Informed Consent Reflection

Informed Consent is crucial in the field of medicine and science so that patients or subjects know of the consequences that could arise from a certain procedure or research. Without this framework of consent put in place to allow patients to be autonomous with their decisions, or at least most of their decisions if they are able to make such a decision, the results could be catastrophic.

In the article “The Concept of Informed Consent” by Ruth Faden and Tom Beauchamp, two very clear views of consent were distinguished. These views include autonomous authorization and informed consent as effective consent, or otherwise known as sense1 and sense2 respectively.

Sense1, or autonomous authorization, takes into effect when a patient provides more than an expressed agreement with, or the patient complies, with an arrangement or proposal. The patient would need to actively authorize the professional to move forward with a procedure or research. Sense1 also contains four acts in which the patient is required to follow. These acts include; (1) Substantial understanding (2) Substantial absence of control by others (3) Intentional compliance (4) authorization of a professional. Without the complete actions of one through four, the consent becomes obsolete and is no longer under the branch of informed consent. A patient may abide by the first three steps, but without the fourth, the consent no longer follows such rules set by autonomous authorization and that is what distinguishes informed consent as a kind of autonomous action.

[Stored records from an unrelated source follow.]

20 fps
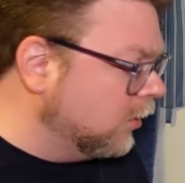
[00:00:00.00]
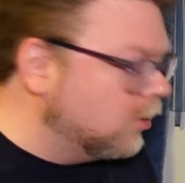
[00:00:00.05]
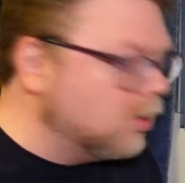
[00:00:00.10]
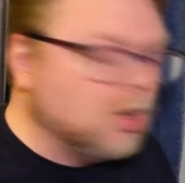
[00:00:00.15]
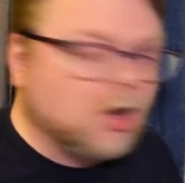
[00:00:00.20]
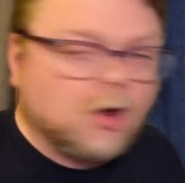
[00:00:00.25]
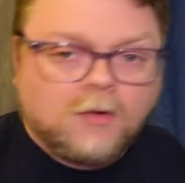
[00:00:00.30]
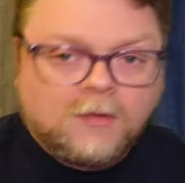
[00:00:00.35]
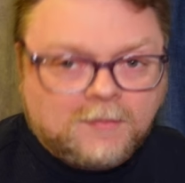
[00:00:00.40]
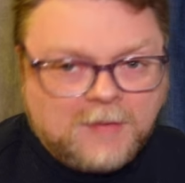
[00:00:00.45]

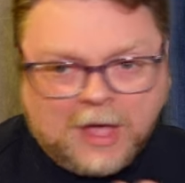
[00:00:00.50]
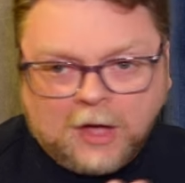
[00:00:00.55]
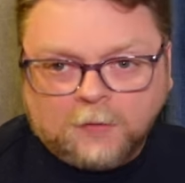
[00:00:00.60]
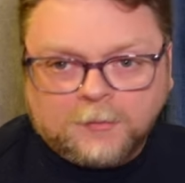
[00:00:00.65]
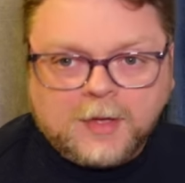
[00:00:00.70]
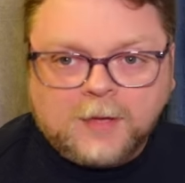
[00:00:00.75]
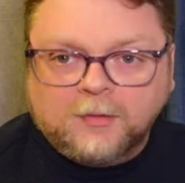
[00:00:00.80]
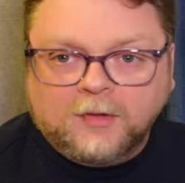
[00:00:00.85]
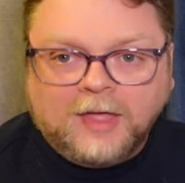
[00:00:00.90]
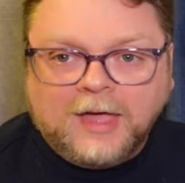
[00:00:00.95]
You know, how
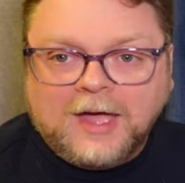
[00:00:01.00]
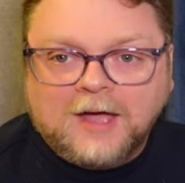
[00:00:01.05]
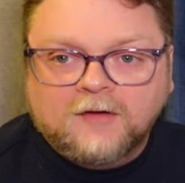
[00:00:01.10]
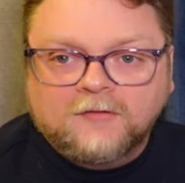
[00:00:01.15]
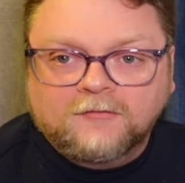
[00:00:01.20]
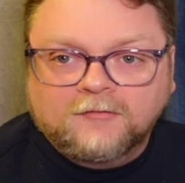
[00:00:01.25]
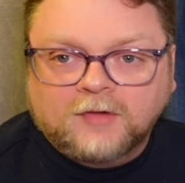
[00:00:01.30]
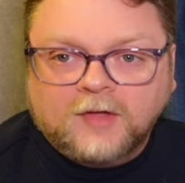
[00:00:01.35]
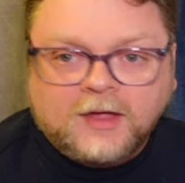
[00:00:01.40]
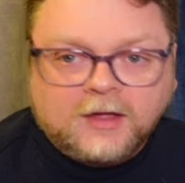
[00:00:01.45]
people
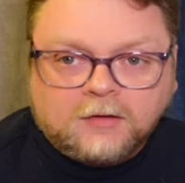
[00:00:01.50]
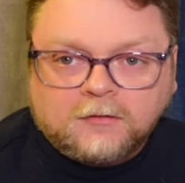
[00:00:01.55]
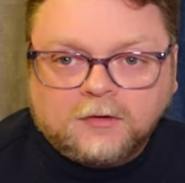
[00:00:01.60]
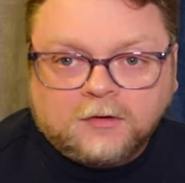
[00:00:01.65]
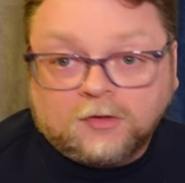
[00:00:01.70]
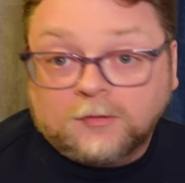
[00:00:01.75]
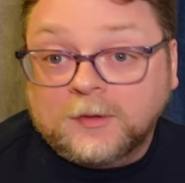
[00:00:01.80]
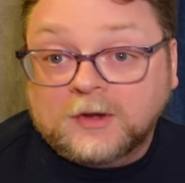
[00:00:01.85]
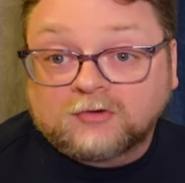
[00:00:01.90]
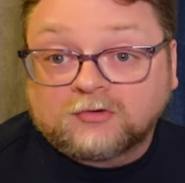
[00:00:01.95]
have, like,
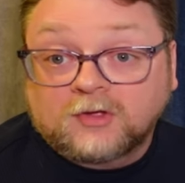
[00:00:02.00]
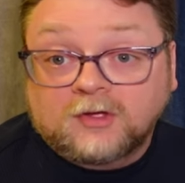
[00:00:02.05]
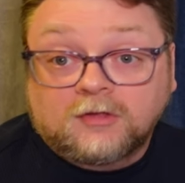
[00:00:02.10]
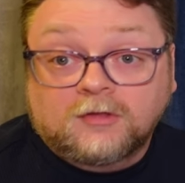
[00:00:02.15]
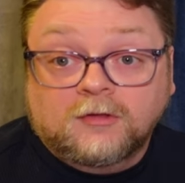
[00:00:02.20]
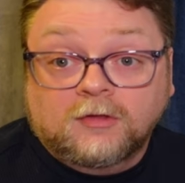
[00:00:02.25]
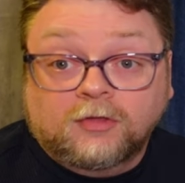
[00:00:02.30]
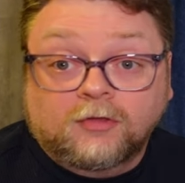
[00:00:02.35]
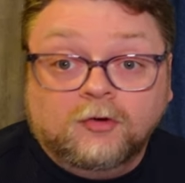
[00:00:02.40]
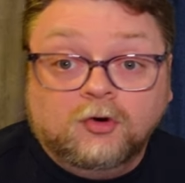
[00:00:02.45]
especially
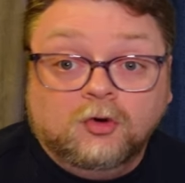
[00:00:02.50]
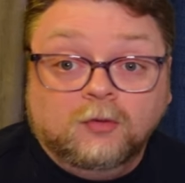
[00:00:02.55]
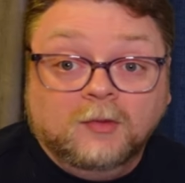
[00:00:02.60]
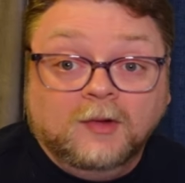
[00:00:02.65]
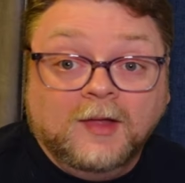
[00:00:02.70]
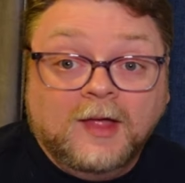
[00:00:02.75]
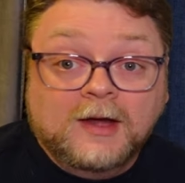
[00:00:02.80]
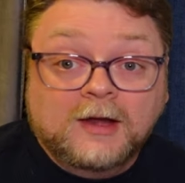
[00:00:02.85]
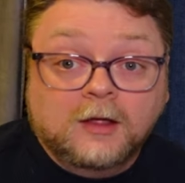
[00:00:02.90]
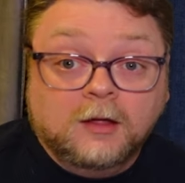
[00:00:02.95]
since the new
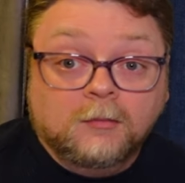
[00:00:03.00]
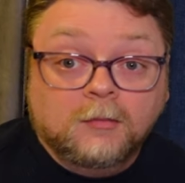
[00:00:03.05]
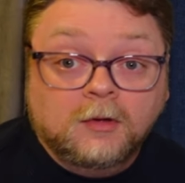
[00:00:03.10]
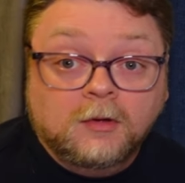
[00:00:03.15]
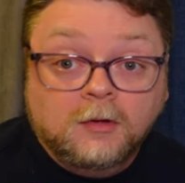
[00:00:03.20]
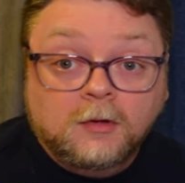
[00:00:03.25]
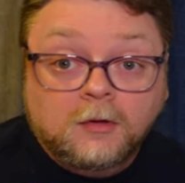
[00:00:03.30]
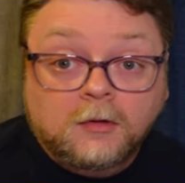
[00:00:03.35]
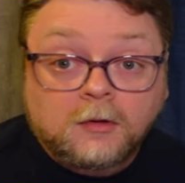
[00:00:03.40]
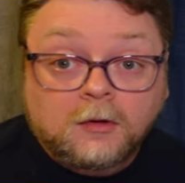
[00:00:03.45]
millennium,
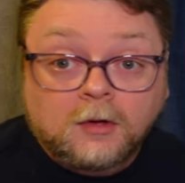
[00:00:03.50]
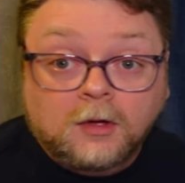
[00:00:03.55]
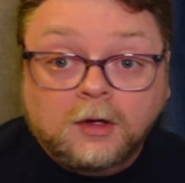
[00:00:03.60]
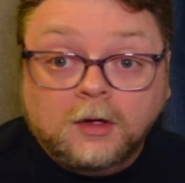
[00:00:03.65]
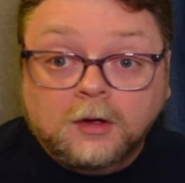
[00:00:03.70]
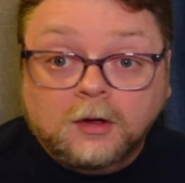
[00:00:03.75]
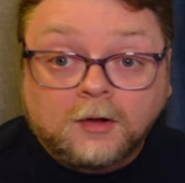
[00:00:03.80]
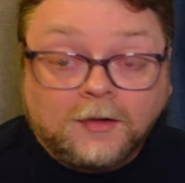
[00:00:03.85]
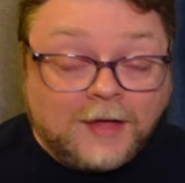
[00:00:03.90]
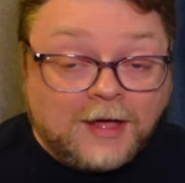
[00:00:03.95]

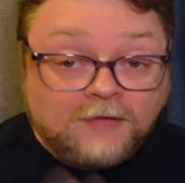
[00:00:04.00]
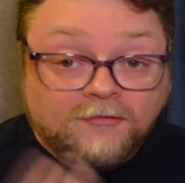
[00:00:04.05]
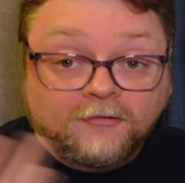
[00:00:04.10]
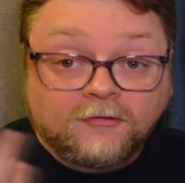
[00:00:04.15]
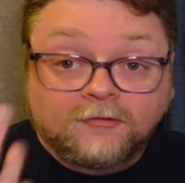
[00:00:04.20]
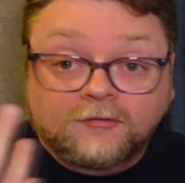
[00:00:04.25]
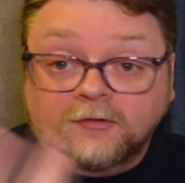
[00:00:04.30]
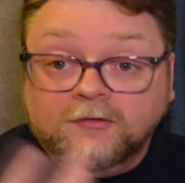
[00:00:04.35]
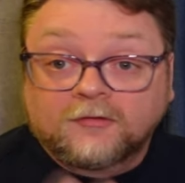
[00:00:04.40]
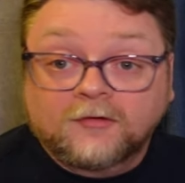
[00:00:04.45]

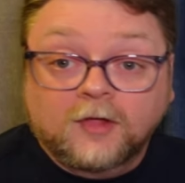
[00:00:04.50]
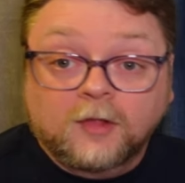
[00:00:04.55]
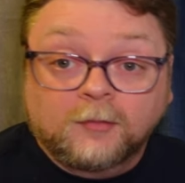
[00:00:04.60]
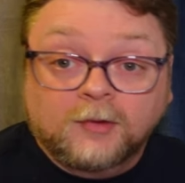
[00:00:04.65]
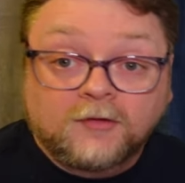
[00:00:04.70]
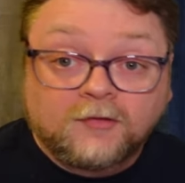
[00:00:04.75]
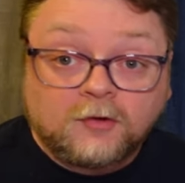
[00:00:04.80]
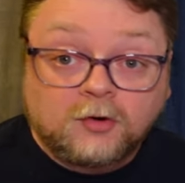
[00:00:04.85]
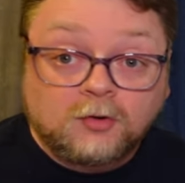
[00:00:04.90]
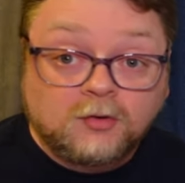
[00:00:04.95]
glasses to
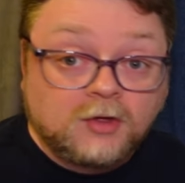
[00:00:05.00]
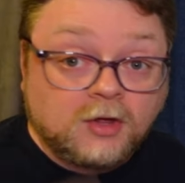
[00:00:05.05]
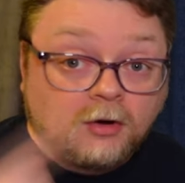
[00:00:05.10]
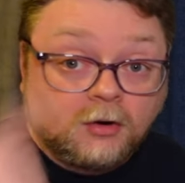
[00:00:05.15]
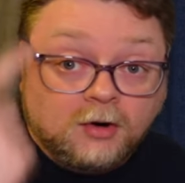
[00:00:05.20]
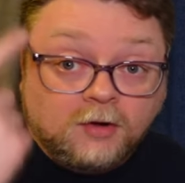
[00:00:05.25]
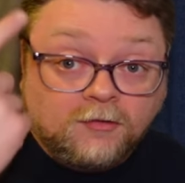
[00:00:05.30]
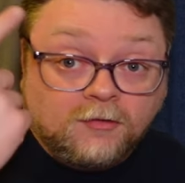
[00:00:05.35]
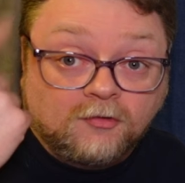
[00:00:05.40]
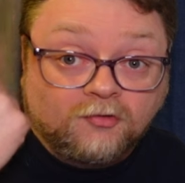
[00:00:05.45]
celebrate the new
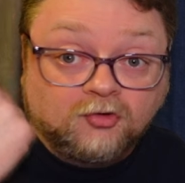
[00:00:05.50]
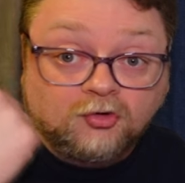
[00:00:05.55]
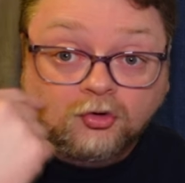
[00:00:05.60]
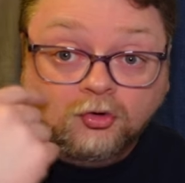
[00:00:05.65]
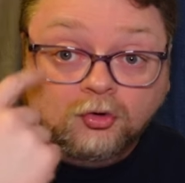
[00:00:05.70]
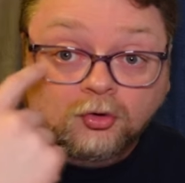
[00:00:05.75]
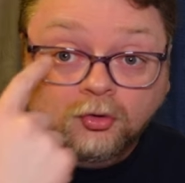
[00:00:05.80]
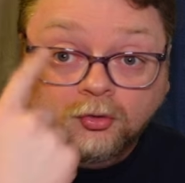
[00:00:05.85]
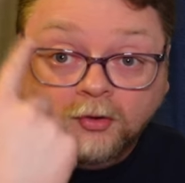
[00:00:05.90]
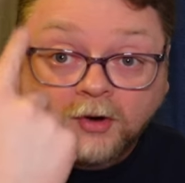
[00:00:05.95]
year at the
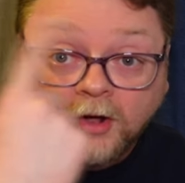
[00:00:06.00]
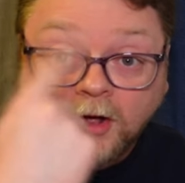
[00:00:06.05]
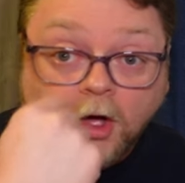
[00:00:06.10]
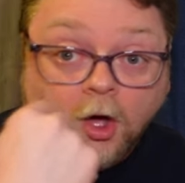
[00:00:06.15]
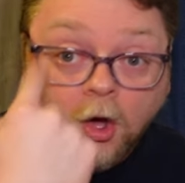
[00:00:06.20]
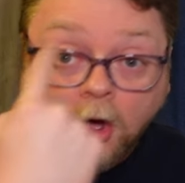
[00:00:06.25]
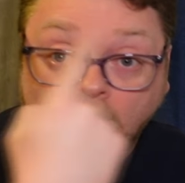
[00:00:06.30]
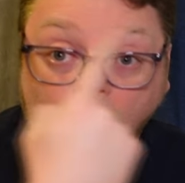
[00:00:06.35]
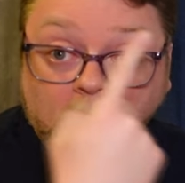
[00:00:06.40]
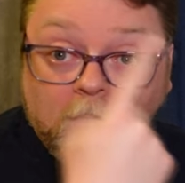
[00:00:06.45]
200
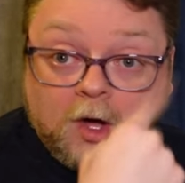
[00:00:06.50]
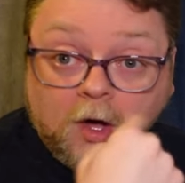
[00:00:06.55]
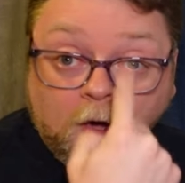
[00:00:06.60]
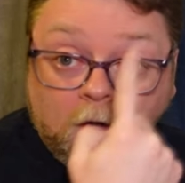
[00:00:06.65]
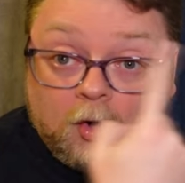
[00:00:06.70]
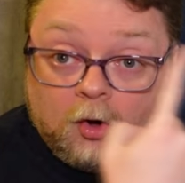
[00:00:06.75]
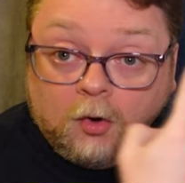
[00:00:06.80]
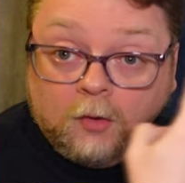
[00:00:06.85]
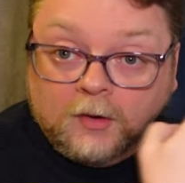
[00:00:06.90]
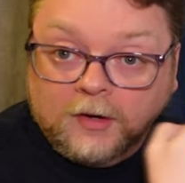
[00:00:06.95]

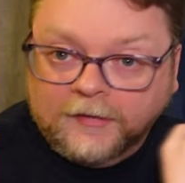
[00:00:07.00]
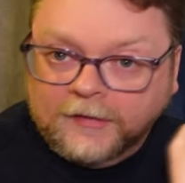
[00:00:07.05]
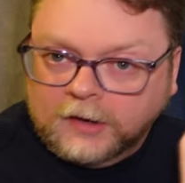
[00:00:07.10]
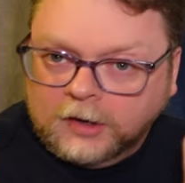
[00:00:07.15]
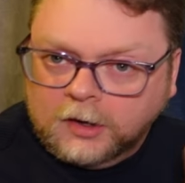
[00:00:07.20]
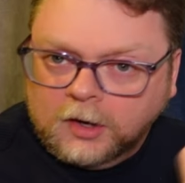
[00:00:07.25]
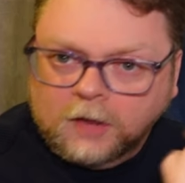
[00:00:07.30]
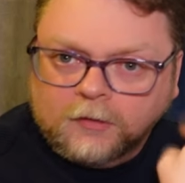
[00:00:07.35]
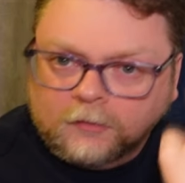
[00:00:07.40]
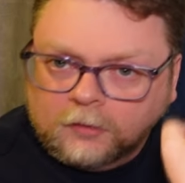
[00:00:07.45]
and
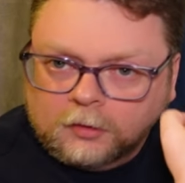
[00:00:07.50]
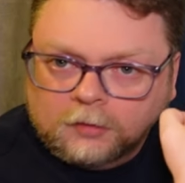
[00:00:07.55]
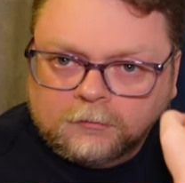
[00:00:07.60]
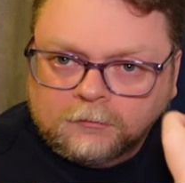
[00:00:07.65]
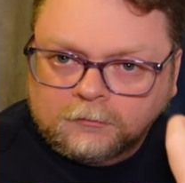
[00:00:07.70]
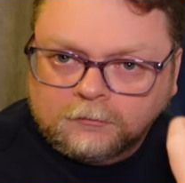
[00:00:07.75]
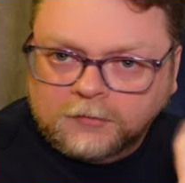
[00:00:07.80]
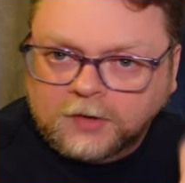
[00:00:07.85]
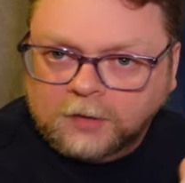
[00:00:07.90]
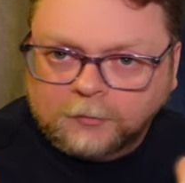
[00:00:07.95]
then another
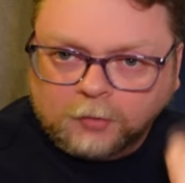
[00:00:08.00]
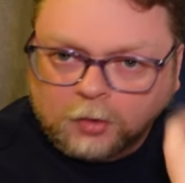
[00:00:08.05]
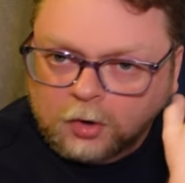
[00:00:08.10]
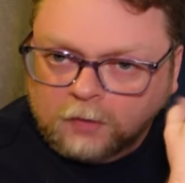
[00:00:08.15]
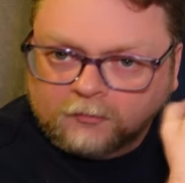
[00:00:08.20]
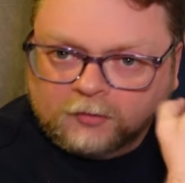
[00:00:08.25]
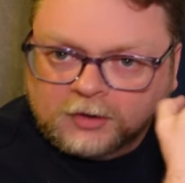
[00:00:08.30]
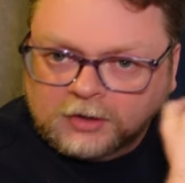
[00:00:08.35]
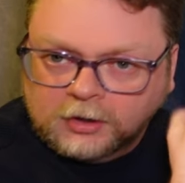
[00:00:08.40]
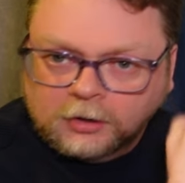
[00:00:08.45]
number
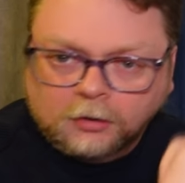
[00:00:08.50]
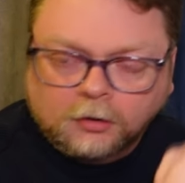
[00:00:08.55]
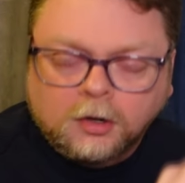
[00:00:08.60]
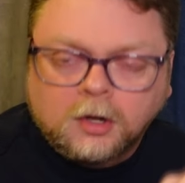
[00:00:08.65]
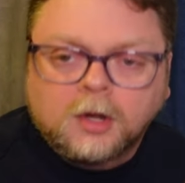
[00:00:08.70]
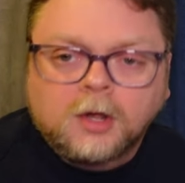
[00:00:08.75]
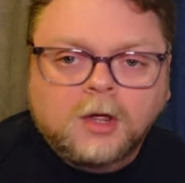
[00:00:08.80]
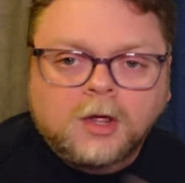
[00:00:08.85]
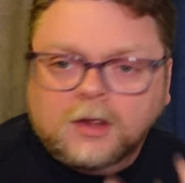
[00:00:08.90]
over here.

Sense2, or informed consent as effective consent, stated as a “…policy-oriented sense whose conditions are not derivable solely from analysis of autonomy and authorization…” (Faden and Beauchamp). This sense is based on a legally or institutionally effective authorization, and it focuses on regulating the behavior of the professional and it also establishes rules and procedures for the consent of the patient or subject.

Lastly, the article mentions shared decisionmaking between the professional and the patient, and this form of decisionmaking is unethical. This form is unethical due to the manipulative properties and may distort the patient’s views and decisions causing them to possibly make a decision that was unintentional in the first place. Without the framework of informed consent from both senses, the medical and scientific field would be filled with unethical, and morally questionable, practices, completely demolishing the patient or subject and professional relationship.

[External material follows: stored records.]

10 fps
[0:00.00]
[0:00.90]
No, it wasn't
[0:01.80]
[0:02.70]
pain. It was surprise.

One thought on “Informed Consent Reflection

  1. Kat Bagger

    Justin, I appreciate your breakdown of the two senses as reading it was a bit confusing to me at first – your explanation really cleared the ideas up. Faden and Beauchamp made the clear distinction that agreement is not equivalent to consent and in the case of Sense 2 ,which you have properly described as based on legality, we tend to overlook these differences in the medical field in order to obtain a signature. Its difficult to avoid prioritizing Sense2 over Sense1 because of the varying degrees of patient medical literacy and understanding. The struggle to not only help someone attain the first 3 acts of Sense1 – actually getting a substantial understanding of complex medical procedures and the limitations of the human body, helping the patient isolate their opinion from that of others, making sure that their complaince is in fact intentional – is incredibly difficult all to allow them to entertaint he fourth act of authorizing a professional. Couple these intricacies with the time contraints placed on doctors and we find ourselves in a society where Sense2 is essentially an inaccurate shortcut.
    I’m a big fan of applicable ethics and while we can’t expect every patient to be at the point where full informed concent is a reality, we can attempt to bridge the gap through education and encouragement of patient advocacy. This is found in public health initiatives and policies as obtaining Sense1 for patients cannot be the realistic responsibility of any one doctor. On this note , “shared decision-making” can start as a lone doctor’s attempt at achieving Sense1 but as you’ve pointed out it can definitely lead to coercion or manipulation considering a single physician has extennsive years worth of knowledge far beyond what patients typically manage to google. And as Fraden and Beauchamp pointed out, the decisions made can fail to really be “shared” at all. If the patient gives up their autonomy entirely to the medical professional the decisions made thereafter are unilateral and thus cannot fall under the term “shared decision-making”. Its tricky and I won’t say that the current system is without flaws especially if we stop at Sense2. It’s important distinctions like Sense1 and Sense2 that allow us to keep the practice of medicine ethical.